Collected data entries

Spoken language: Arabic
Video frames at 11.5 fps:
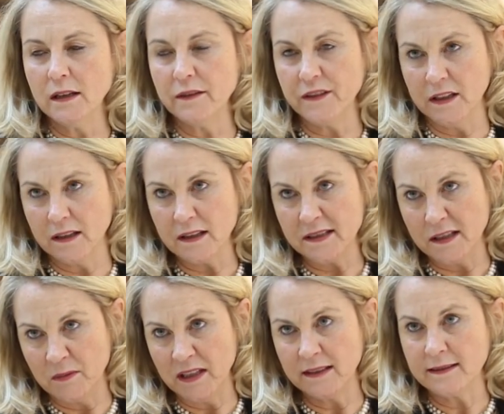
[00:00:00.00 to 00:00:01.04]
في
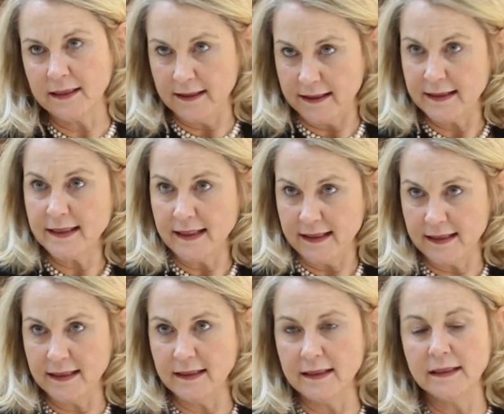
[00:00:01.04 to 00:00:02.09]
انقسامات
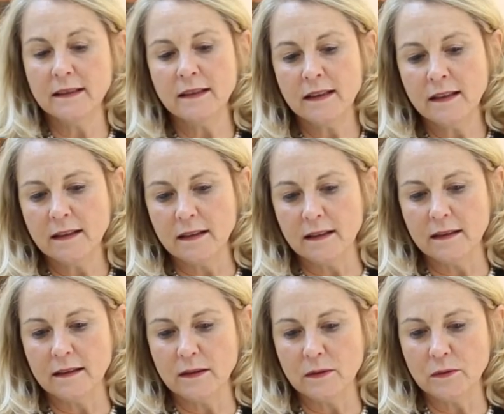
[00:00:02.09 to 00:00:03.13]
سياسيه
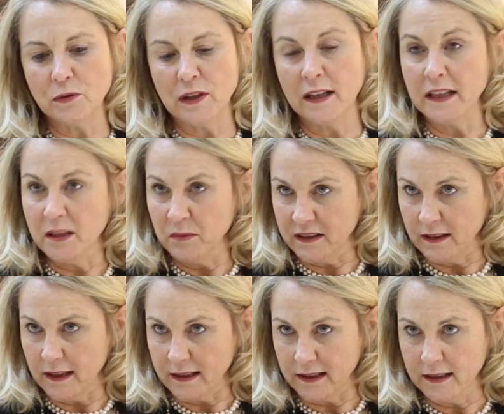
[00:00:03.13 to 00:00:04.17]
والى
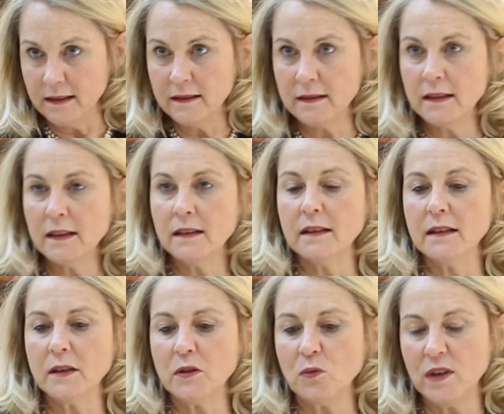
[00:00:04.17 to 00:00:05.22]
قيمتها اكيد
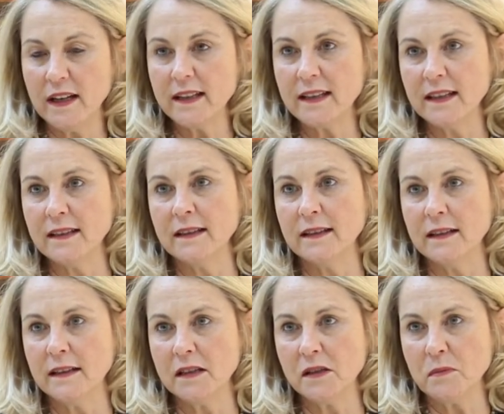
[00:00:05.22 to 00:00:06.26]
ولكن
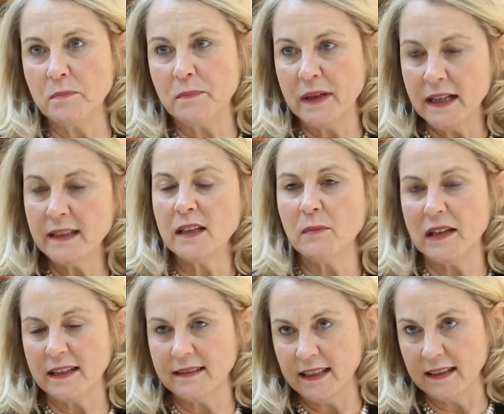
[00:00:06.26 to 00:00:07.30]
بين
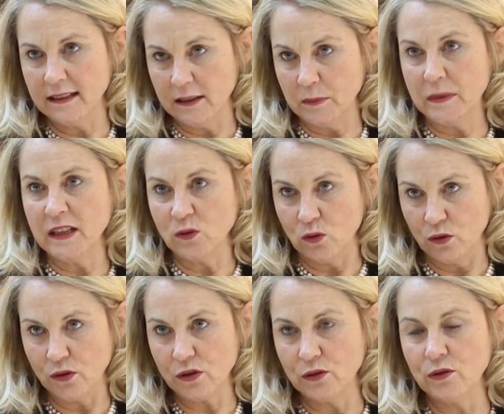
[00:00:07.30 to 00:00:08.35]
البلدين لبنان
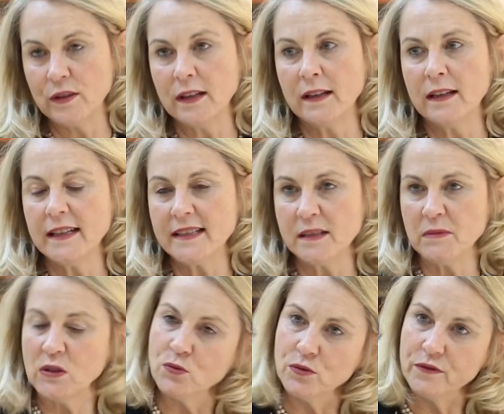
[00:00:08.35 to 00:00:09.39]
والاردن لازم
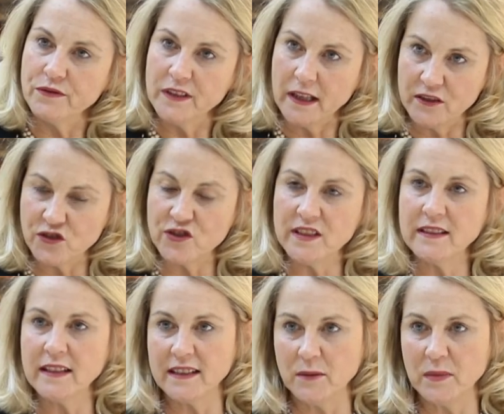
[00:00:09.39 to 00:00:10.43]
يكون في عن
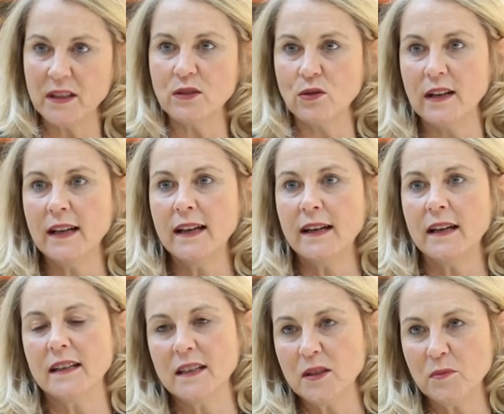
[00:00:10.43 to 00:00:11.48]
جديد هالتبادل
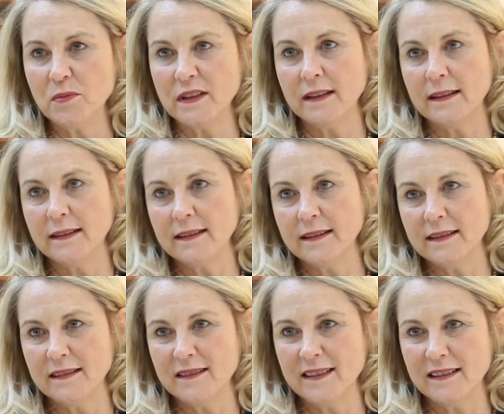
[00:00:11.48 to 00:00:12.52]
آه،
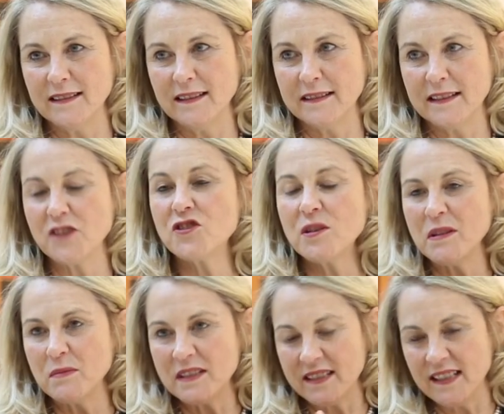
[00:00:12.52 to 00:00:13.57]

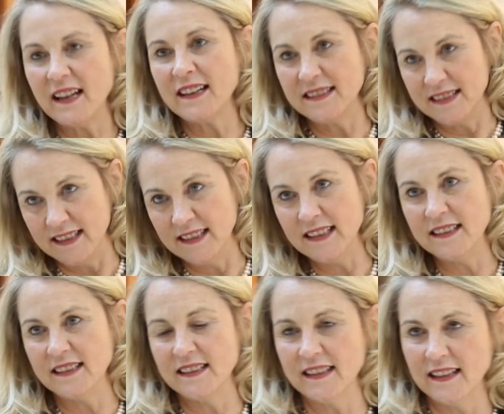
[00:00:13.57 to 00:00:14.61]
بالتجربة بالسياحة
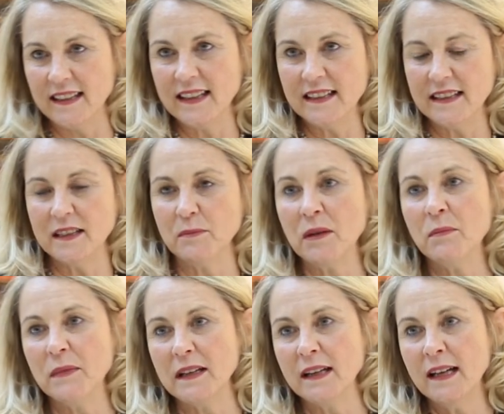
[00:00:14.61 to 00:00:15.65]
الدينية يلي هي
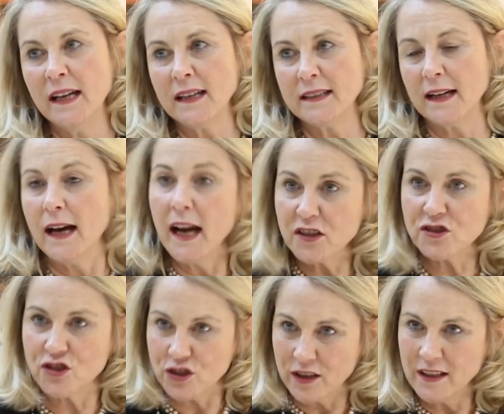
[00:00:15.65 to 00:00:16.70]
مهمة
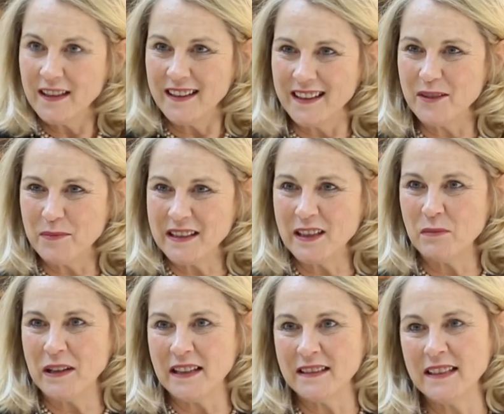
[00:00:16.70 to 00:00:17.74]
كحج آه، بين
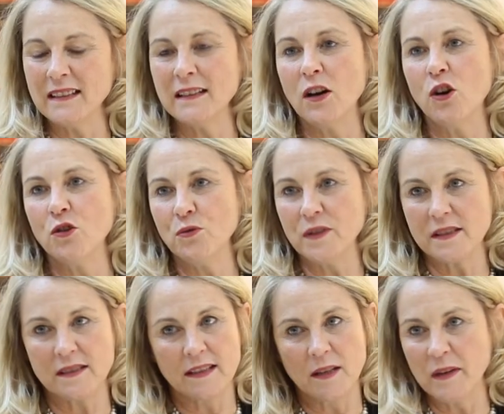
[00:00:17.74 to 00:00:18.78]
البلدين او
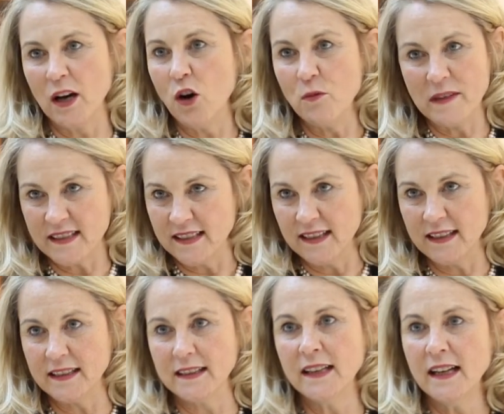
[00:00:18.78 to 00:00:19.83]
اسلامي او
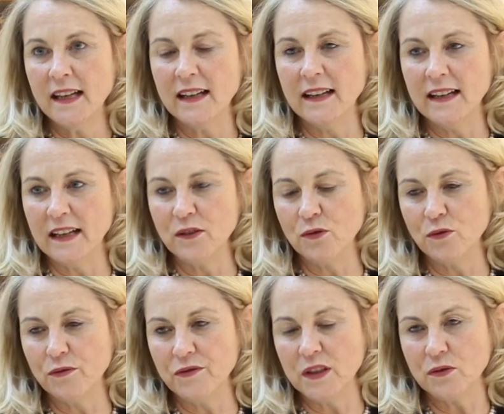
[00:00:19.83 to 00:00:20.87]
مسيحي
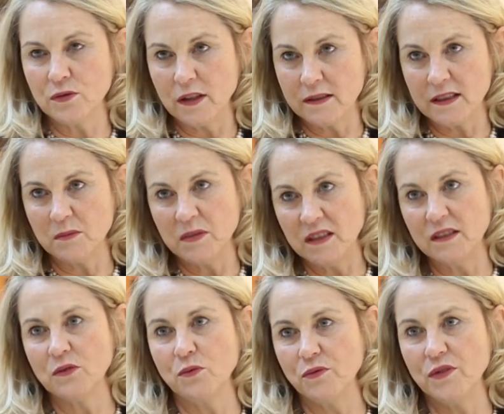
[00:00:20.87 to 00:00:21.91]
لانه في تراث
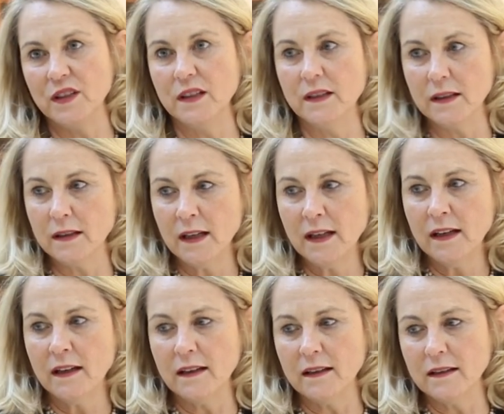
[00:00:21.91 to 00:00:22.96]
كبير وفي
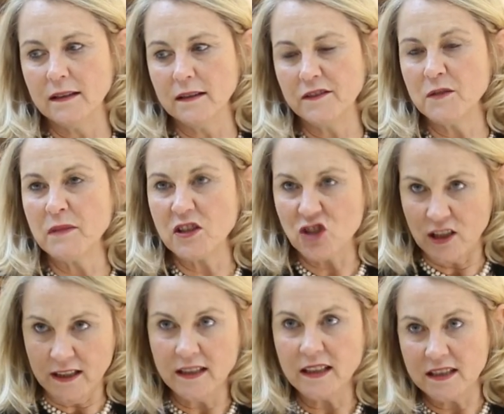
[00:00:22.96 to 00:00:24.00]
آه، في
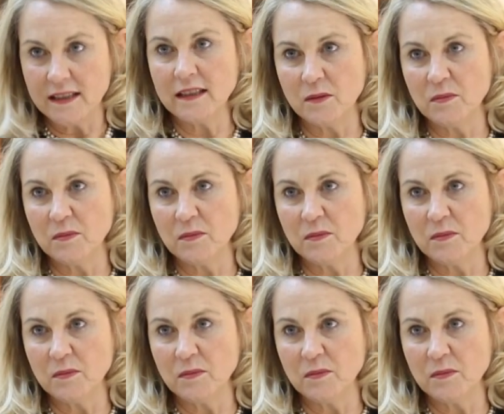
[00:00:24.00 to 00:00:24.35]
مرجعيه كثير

Problem requirements: Pictures are not part of the copy. Return every record exactly.

Result of the task:
Spoken language: Arabic
Video frames at 11.5 fps:
[00:00:00.00 to 00:00:01.04]
في
[00:00:01.04 to 00:00:02.09]
انقسامات
[00:00:02.09 to 00:00:03.13]
سياسيه
[00:00:03.13 to 00:00:04.17]
والى
[00:00:04.17 to 00:00:05.22]
قيمتها اكيد
[00:00:05.22 to 00:00:06.26]
ولكن
[00:00:06.26 to 00:00:07.30]
بين
[00:00:07.30 to 00:00:08.35]
البلدين لبنان
[00:00:08.35 to 00:00:09.39]
والاردن لازم
[00:00:09.39 to 00:00:10.43]
يكون في عن
[00:00:10.43 to 00:00:11.48]
جديد هالتبادل
[00:00:11.48 to 00:00:12.52]
آه،
[00:00:12.52 to 00:00:13.57]

[00:00:13.57 to 00:00:14.61]
بالتجربة بالسياحة
[00:00:14.61 to 00:00:15.65]
الدينية يلي هي
[00:00:15.65 to 00:00:16.70]
مهمة
[00:00:16.70 to 00:00:17.74]
كحج آه، بين
[00:00:17.74 to 00:00:18.78]
البلدين او
[00:00:18.78 to 00:00:19.83]
اسلامي او
[00:00:19.83 to 00:00:20.87]
مسيحي
[00:00:20.87 to 00:00:21.91]
لانه في تراث
[00:00:21.91 to 00:00:22.96]
كبير وفي
[00:00:22.96 to 00:00:24.00]
آه، في
[00:00:24.00 to 00:00:24.35]
مرجعيه كثير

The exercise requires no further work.